- **Task details**
Search the data for the string "fillers" and extract every line where it appears.

- **Provided information**
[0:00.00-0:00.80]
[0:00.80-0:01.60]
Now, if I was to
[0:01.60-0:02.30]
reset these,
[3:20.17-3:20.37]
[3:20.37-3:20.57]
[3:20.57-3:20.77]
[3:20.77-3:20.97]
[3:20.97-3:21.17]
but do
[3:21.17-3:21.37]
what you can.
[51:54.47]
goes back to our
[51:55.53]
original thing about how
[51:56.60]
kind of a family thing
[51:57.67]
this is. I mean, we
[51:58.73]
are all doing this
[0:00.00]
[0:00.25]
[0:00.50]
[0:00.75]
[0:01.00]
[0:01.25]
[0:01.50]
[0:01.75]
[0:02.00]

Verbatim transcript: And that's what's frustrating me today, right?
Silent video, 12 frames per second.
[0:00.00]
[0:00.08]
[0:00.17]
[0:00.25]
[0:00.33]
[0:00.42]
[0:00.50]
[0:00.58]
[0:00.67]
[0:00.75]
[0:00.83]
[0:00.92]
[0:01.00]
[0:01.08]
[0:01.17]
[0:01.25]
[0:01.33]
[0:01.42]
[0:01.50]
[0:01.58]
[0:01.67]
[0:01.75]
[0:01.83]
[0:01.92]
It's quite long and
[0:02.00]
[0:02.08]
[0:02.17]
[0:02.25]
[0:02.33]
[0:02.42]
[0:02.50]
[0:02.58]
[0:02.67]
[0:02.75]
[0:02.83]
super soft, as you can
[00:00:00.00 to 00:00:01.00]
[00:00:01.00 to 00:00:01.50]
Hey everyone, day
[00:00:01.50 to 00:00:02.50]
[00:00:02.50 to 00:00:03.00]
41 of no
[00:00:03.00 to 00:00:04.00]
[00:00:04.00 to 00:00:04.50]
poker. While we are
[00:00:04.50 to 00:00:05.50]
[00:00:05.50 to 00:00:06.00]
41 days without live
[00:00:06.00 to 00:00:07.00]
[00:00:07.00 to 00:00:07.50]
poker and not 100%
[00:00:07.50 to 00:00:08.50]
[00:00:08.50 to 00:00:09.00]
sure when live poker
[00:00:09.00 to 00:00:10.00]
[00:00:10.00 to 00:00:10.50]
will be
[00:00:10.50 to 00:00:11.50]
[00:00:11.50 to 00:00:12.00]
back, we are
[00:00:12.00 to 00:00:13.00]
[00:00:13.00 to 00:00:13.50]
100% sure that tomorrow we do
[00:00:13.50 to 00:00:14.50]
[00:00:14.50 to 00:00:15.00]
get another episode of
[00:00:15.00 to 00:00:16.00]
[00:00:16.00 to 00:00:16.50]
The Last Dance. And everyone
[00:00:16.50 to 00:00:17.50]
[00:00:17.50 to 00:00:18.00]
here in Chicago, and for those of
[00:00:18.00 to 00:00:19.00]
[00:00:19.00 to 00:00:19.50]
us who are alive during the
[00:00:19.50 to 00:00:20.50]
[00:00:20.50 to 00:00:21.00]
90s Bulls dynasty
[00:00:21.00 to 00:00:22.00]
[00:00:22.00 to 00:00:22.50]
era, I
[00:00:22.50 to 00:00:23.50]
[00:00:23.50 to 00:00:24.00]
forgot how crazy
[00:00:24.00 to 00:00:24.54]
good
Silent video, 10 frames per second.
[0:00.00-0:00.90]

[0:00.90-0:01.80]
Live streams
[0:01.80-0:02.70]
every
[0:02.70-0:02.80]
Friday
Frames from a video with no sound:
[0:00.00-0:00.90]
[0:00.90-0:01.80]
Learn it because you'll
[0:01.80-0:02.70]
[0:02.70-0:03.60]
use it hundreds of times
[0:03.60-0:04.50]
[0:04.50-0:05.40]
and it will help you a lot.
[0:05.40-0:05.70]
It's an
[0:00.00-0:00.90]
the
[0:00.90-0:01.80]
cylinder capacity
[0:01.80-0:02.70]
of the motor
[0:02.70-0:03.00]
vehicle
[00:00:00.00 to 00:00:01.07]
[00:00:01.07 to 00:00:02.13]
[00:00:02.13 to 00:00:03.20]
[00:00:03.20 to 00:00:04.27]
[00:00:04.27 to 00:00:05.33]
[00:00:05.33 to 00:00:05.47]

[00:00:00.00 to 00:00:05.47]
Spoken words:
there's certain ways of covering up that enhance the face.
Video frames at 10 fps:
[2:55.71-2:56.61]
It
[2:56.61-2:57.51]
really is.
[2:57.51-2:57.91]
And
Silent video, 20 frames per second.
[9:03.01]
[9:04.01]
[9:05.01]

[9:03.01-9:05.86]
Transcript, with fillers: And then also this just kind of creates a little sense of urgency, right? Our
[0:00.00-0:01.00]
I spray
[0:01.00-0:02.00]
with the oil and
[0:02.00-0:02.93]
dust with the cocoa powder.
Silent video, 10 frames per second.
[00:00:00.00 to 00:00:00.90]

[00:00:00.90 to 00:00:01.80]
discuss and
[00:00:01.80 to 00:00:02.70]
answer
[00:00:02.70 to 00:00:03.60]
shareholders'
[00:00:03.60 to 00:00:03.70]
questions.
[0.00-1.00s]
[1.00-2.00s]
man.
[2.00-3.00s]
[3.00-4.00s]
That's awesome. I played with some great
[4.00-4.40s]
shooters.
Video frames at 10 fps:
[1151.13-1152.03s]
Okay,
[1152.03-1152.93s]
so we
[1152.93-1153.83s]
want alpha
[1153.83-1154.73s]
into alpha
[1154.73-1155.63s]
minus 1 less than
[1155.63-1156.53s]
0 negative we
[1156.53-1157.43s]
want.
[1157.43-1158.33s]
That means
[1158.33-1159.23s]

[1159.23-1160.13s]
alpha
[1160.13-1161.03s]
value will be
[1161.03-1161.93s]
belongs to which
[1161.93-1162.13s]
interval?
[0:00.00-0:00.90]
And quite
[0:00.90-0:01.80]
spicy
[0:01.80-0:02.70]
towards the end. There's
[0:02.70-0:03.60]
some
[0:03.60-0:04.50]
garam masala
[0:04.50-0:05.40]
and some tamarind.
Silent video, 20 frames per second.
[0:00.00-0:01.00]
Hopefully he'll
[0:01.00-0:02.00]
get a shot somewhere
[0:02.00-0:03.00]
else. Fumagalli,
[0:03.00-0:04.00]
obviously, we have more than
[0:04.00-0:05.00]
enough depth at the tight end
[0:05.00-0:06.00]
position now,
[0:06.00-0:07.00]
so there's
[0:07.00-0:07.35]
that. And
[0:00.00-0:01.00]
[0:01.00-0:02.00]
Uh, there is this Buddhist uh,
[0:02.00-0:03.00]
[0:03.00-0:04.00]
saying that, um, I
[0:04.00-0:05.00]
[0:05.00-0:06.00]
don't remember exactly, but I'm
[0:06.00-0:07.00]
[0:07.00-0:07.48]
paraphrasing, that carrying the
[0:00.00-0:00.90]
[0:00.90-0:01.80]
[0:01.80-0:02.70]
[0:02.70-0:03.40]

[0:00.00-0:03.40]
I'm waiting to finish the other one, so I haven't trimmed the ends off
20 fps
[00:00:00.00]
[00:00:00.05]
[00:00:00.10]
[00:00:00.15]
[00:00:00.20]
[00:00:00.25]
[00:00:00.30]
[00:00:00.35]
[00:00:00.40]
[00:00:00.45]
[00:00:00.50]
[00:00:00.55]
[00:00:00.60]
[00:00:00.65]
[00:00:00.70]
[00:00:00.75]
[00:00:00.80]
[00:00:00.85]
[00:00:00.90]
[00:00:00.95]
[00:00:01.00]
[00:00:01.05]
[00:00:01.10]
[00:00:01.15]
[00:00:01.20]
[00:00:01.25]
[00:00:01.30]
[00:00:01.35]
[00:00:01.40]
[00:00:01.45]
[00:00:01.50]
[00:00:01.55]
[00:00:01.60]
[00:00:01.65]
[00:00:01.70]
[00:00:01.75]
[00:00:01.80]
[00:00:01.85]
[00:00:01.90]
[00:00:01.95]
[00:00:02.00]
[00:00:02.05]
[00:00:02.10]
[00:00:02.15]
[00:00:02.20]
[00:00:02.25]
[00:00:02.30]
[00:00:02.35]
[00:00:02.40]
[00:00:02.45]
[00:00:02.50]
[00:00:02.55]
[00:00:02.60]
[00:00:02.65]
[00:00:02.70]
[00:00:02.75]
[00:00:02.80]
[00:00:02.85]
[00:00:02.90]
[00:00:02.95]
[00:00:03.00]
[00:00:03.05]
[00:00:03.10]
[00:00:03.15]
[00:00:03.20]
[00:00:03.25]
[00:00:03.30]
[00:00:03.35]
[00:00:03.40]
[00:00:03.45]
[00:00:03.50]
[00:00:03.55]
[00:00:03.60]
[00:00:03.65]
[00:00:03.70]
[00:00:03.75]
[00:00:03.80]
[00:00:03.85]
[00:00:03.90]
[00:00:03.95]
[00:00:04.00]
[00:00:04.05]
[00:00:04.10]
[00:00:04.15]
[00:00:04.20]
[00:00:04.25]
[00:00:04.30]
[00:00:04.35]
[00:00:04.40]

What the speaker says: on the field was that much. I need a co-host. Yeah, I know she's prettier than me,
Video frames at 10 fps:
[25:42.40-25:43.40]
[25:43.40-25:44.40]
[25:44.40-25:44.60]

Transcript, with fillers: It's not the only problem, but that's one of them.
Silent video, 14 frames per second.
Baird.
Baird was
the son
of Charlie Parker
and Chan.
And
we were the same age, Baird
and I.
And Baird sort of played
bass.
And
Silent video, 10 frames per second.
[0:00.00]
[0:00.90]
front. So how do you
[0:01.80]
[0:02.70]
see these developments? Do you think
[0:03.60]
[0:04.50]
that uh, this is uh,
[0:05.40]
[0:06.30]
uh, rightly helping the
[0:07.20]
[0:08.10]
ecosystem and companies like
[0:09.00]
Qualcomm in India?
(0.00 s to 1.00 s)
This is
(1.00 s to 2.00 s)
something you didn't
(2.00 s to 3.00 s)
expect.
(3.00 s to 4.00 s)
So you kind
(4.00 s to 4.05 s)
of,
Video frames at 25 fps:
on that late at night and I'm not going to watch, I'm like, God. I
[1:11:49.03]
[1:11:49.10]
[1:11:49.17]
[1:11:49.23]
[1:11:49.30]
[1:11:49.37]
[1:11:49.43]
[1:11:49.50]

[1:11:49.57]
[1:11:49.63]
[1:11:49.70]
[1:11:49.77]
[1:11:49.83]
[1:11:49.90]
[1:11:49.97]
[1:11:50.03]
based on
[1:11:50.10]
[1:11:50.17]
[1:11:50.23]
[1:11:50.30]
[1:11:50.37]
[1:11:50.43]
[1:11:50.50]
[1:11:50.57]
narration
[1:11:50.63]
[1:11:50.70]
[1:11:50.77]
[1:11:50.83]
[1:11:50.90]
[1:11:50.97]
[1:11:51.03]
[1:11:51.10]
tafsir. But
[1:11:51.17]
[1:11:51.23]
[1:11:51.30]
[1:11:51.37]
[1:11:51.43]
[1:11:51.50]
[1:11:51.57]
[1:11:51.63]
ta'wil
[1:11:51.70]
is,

- **Written reply**
Transcript, with fillers: And then also this just kind of creates a little sense of urgency, right? Our
Transcript, with fillers: It's not the only problem, but that's one of them.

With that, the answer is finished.